Una observación genial.
Como otra nota al margen, volviendo al ejemplo de la paradoja de Gibbs, cuando calculamos la multiplicidad, sin el recuento correcto de Boltzmann, después de eliminar el divisor, podríamos haberlo hecho de dos maneras, o bien $$ \Omega_\text{sys}' = \Omega(V_1+V_2, N_1 + N_2) \,. $$ como se hizo inicialmente, o $$ \Omega_\text{sys}' = \Omega(V_1+V_2, N_1)\Omega(V_1+V_2, N_2) \,. $$ Se puede demostrar que ambos son equivalentes (de nuevo, no exactamente equivalentes, ya que el segundo cálculo no considera los microestados en los que un pequeño grupo de partículas, digamos una sola partícula, contiene toda la energía del sistema, y las demás se mueven muy lentamente). La primera interpretación dice que, una vez retirado el divisor, el sistema es igual a una caja de volumen $V_1+V_2$ con $N_1+N_2$ partículas. La segunda interpretación dice, que el sistema después de quitar el divisor, es lo mismo que expandir el volumen de las cajas izquierda y derecha, para llenar el tamaño de ambas cajas, y las cajas izquierda y derecha como que "coexisten".

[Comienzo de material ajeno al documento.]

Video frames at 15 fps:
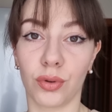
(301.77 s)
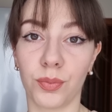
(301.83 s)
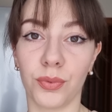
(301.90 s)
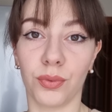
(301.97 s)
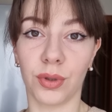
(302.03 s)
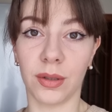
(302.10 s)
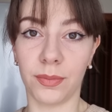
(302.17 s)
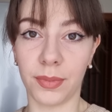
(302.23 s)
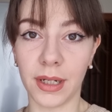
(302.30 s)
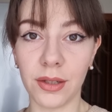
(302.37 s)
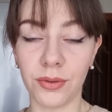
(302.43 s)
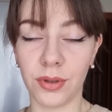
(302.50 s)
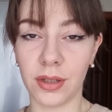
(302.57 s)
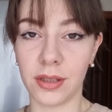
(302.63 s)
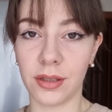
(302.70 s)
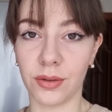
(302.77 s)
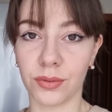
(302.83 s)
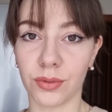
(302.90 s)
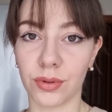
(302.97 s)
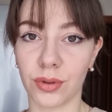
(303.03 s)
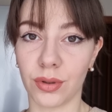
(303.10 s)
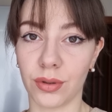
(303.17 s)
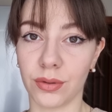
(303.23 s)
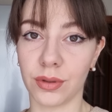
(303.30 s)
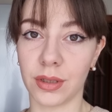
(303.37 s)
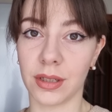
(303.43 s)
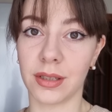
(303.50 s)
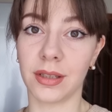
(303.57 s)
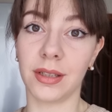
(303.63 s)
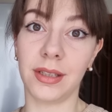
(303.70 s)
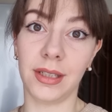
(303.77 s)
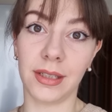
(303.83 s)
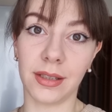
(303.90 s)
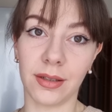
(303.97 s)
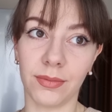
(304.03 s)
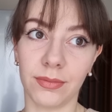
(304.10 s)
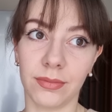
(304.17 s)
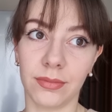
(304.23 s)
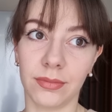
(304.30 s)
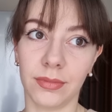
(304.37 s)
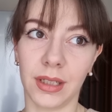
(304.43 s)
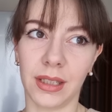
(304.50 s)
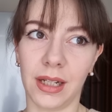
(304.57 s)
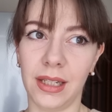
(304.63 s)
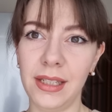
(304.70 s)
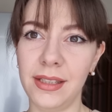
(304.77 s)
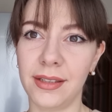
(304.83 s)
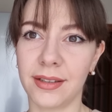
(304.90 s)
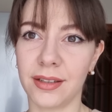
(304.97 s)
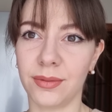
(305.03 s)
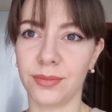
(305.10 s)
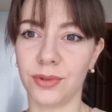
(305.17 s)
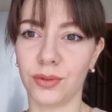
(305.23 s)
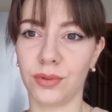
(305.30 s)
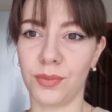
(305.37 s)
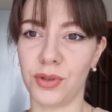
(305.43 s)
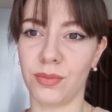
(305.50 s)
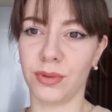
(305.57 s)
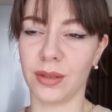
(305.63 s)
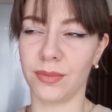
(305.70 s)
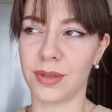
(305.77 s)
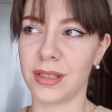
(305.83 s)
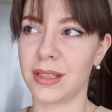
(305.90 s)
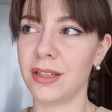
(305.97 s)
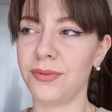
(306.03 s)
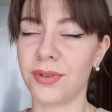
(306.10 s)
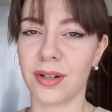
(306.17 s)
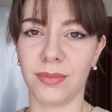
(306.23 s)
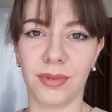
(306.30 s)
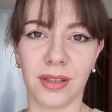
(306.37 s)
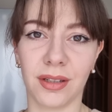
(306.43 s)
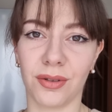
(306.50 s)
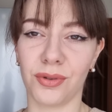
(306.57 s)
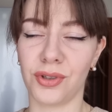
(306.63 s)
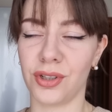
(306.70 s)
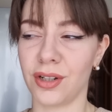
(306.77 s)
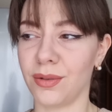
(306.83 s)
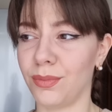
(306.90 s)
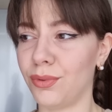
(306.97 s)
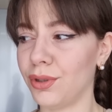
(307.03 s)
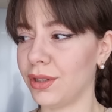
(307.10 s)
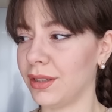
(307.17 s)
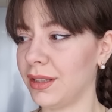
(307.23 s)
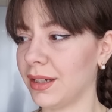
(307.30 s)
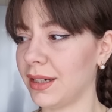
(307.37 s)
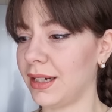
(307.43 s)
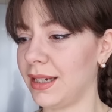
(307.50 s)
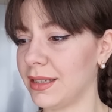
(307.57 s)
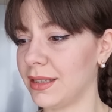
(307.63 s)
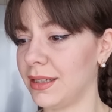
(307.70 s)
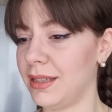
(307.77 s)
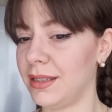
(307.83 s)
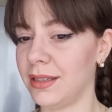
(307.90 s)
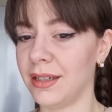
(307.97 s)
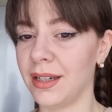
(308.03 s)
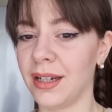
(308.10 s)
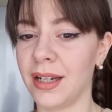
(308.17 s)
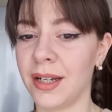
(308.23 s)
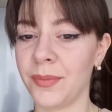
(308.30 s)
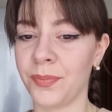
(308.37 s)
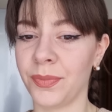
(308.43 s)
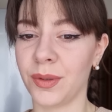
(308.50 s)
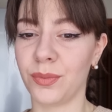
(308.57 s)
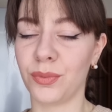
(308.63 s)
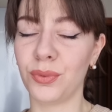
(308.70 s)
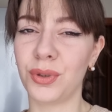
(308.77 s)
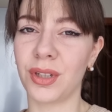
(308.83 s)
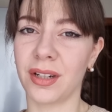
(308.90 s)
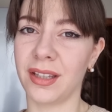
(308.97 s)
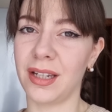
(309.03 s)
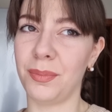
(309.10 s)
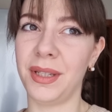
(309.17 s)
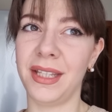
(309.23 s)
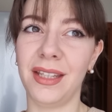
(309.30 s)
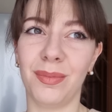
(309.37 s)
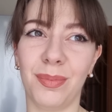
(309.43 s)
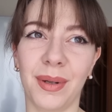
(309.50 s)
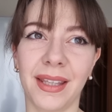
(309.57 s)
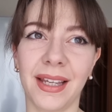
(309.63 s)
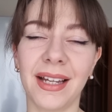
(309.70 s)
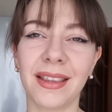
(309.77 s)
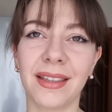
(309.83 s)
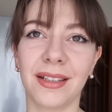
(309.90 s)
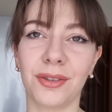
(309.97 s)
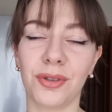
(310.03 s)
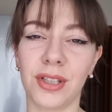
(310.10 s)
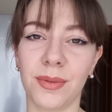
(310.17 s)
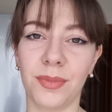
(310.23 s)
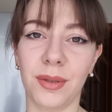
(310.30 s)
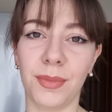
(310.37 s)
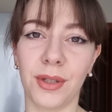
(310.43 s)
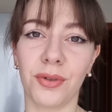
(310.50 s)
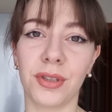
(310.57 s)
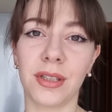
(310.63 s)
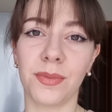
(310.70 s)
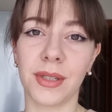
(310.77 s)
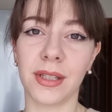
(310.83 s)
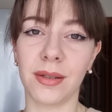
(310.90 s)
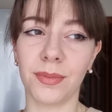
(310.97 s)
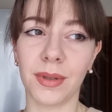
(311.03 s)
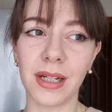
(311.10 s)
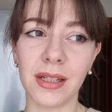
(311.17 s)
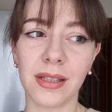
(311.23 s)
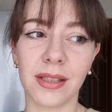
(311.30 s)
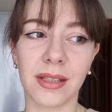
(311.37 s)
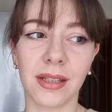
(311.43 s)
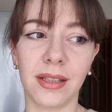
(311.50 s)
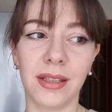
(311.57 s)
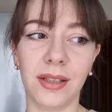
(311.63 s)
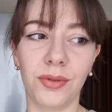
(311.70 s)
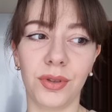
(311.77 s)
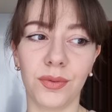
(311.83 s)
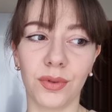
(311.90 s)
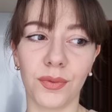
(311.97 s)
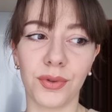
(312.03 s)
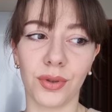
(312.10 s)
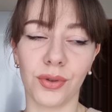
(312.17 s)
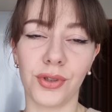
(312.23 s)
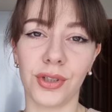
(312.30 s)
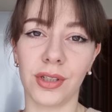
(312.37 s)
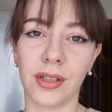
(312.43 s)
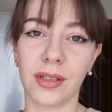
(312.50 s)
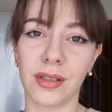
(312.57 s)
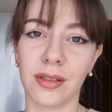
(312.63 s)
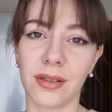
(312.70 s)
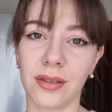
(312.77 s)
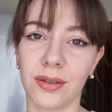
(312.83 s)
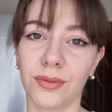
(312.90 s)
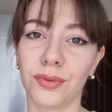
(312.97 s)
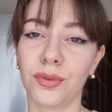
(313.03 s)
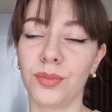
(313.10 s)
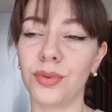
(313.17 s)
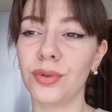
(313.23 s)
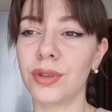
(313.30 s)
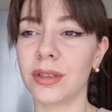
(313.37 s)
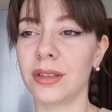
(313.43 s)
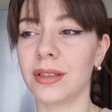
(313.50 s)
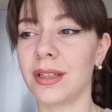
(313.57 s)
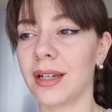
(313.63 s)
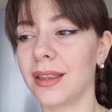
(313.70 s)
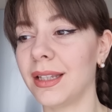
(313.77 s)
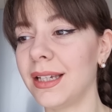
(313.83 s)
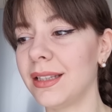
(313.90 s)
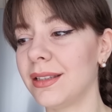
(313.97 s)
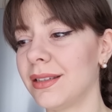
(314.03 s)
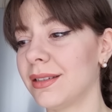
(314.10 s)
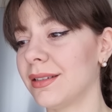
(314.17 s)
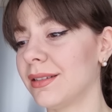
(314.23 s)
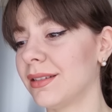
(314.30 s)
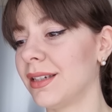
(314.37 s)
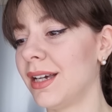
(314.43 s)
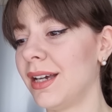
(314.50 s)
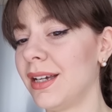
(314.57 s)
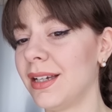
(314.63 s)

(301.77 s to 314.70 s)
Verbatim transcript: крупную компанию идти он устроился статистом, аналитиком, ну, в общем, там с цифрами, короче, работа такая, знаете, муторная, мне непонятная, но тем не менее он этим занимается, и у него все через ноутбук, интернет, э,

La segunda interpretación es también cómo se calcularía la multiplicidad total del sistema para gases distintos que se mezclan después de retirar el divisor. Sin un recuento de Boltzmann correcto, la multiplicidad de dos gases distintos mezclados es la misma que la de dos gases idénticos mezclados, y la multiplicidad de dos gases idénticos mezclados es la misma que la de dos gases idénticos mezclados. sin mezclar gases distintos, es inferior que la multiplicidad de dos gases idénticos sin mezclar. Esto es opuesto a la cuenta correcta de Boltzmann. En cierto sentido, esto es más intuitivo. Dos gases distintos mezclados son tan "inútiles" como dos gases idénticos mezclados, pero se puede extraer trabajo útil de dos gases distintos sin mezclar, por lo que quizás su entropía "debería" ser menor que la de dos gases idénticos "sin mezclar/mezclados".
Lo siento si esto era demasiado largo, sólo pensé que algunas partes podrían ser interesantes para los demás. Todavía estoy aprendiendo el tema, así que no sé si todo lo dicho es estrictamente correcto, pero estoy abierto a comentarios.
Este documento
Jaynes, E. T. (1996). "La paradoja de Gibbs".
de Jaynes también era bastante interesante. En una parte habla de cómo la entropía sólo se define hasta una función arbitraria del número de partículas $N$ en "termodinámica fenomenológica".